Realize how much cleaner that property would be if it had a private owner who cared about its value. Even if the government sold the property to the same company that had been polluting it, the property would be treated much better. At last someone would worry about its future value.

Until we get governments out of property management, we will continue to suffer the pollution problems that have become so common over the last few decades.

AIR POLLUTION

Air pollution is more complicated than land or water pollution. It isn't easy to define the ownership of air space and sort out air pollution problems in court.

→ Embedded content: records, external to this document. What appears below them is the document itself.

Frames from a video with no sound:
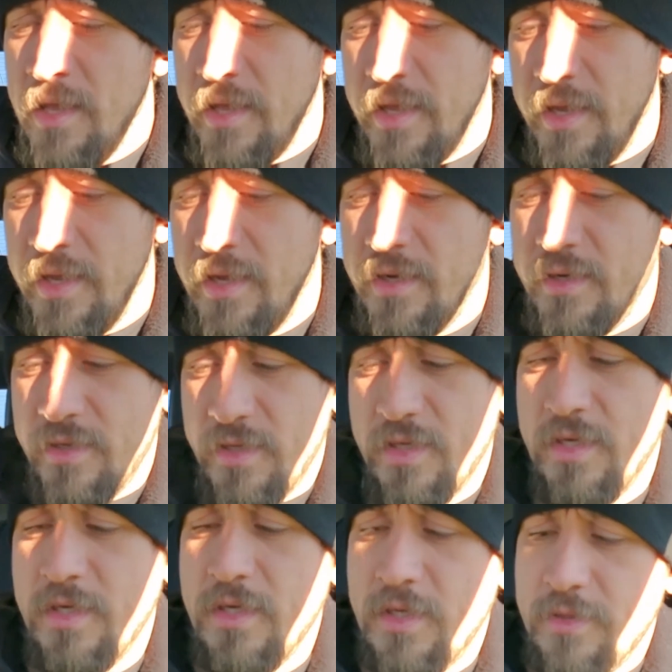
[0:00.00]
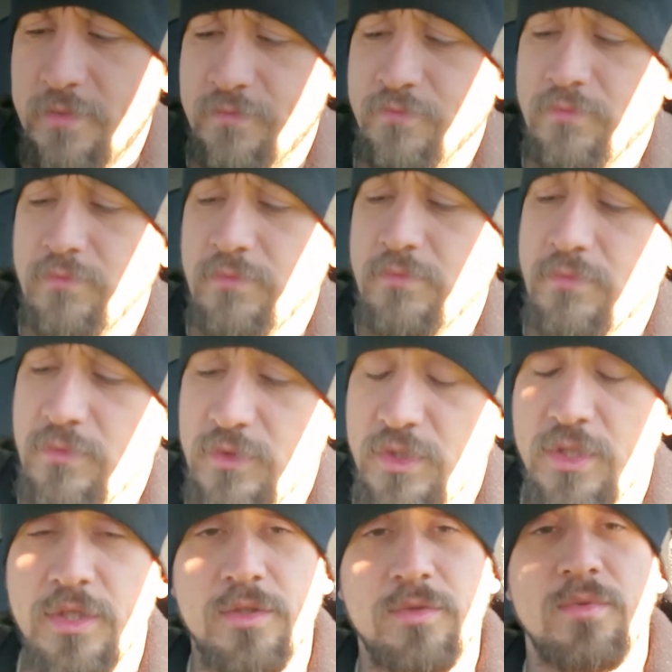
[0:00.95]
And
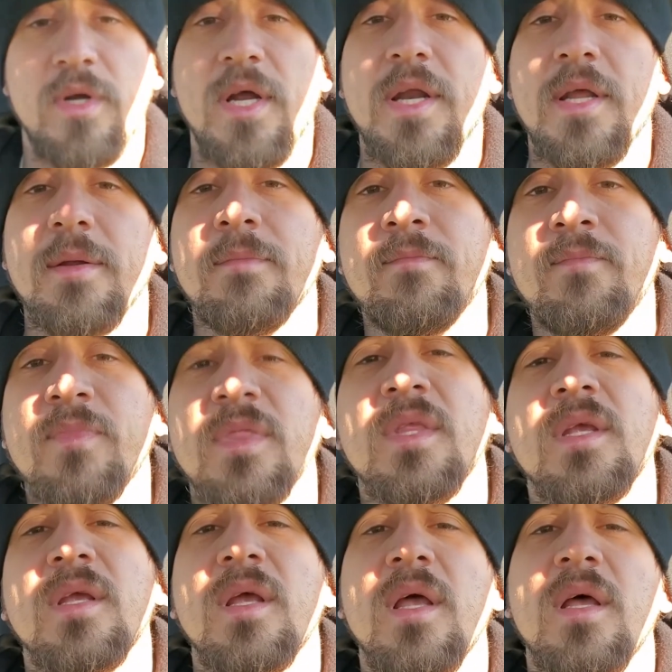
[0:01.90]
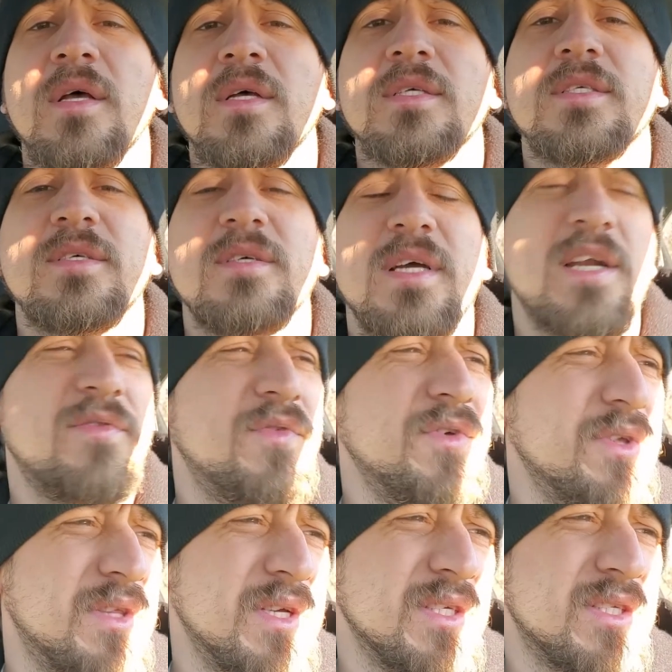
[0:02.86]
she's running. Still got a
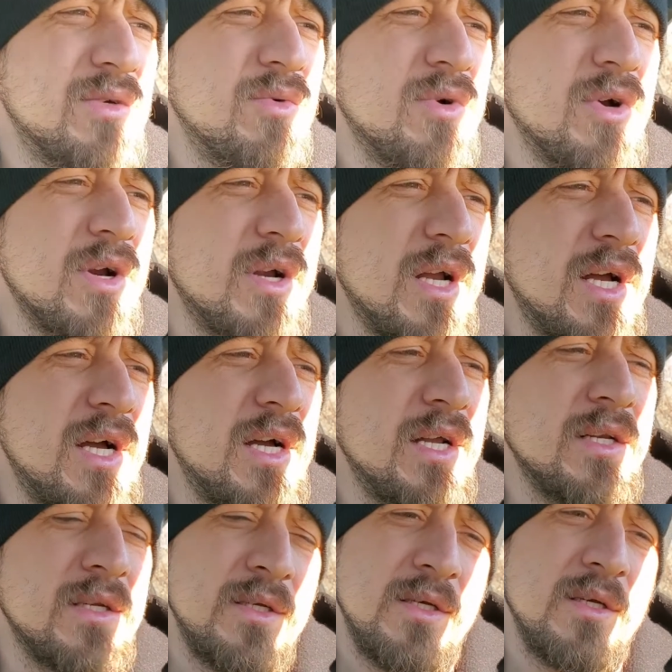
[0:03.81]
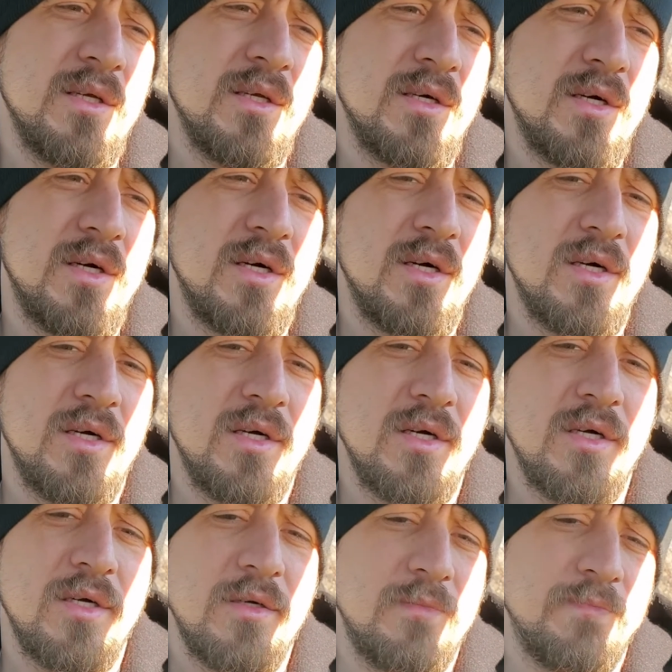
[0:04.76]
few things to work on.
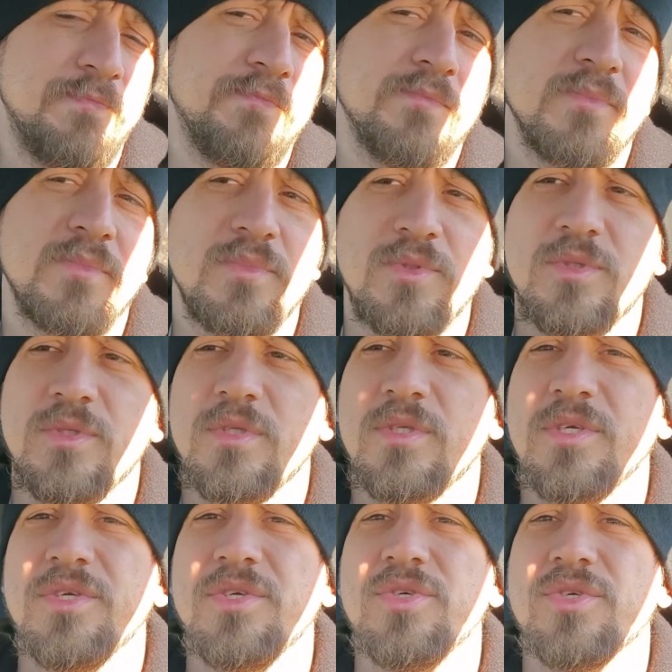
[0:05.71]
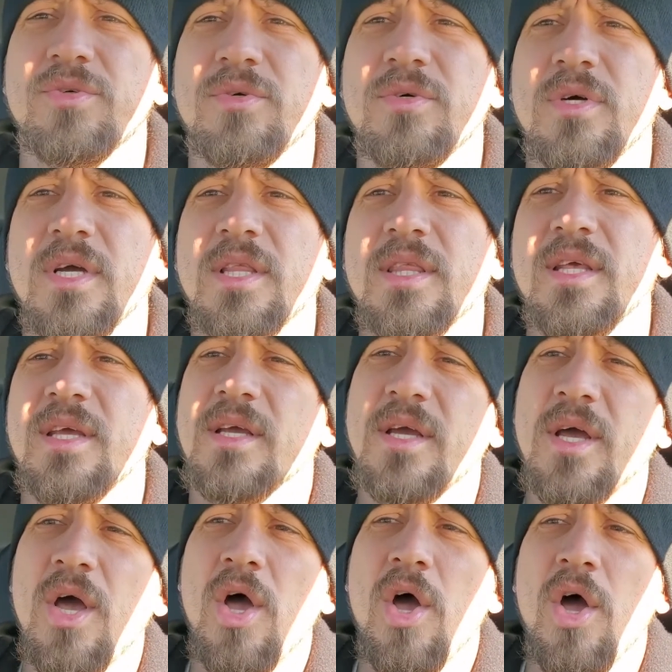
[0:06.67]
The usual, I think,
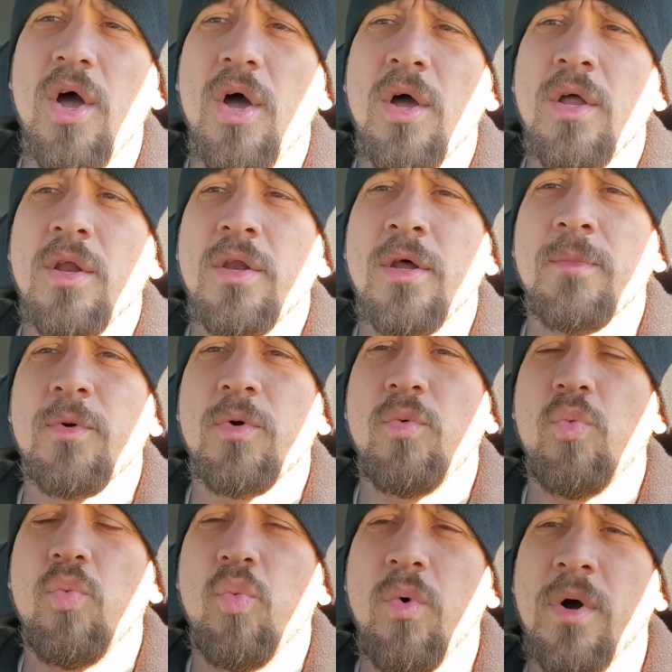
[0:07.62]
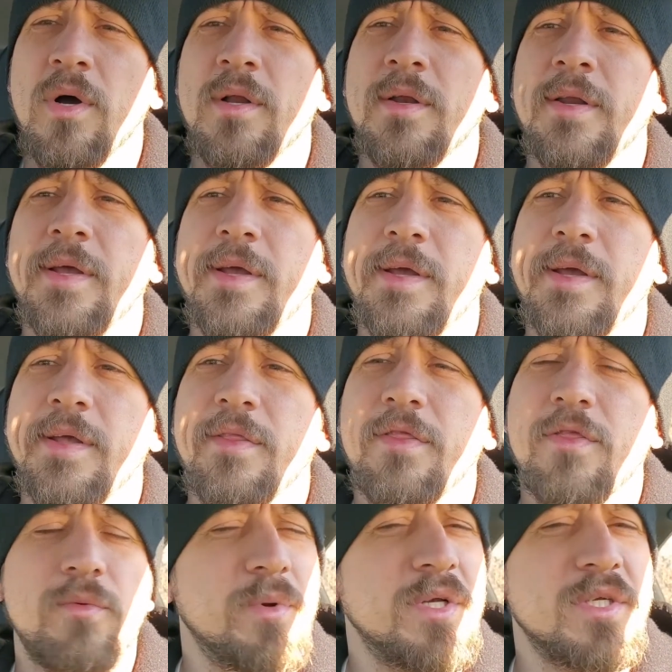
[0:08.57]
number 1 and 3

But we can be sure of five points that are overlooked when people call on the federal government to clean up the air.

First, the Constitution gives the federal government no authority to regulate air quality. And to overstep the bounds of the Constitution in this area promotes the idea that the federal government should be able to overstep its boundaries for any purpose someone thinks is good.

Second, what does the federal government have to do with air quality in individual cities? Why should smog-free Seattle have to abide by costly federal air-quality mandates that were designed to reduce smog in Los Angeles? If the people in Los Angeles don't like the air quality there, don't they have enough of an incentive to solve the problem on their own — without federal dictation? And if they don't care, why should we? Why should people in other parts of the country, who aren't exposed to Los Angeles air, have to pay to purify the air there?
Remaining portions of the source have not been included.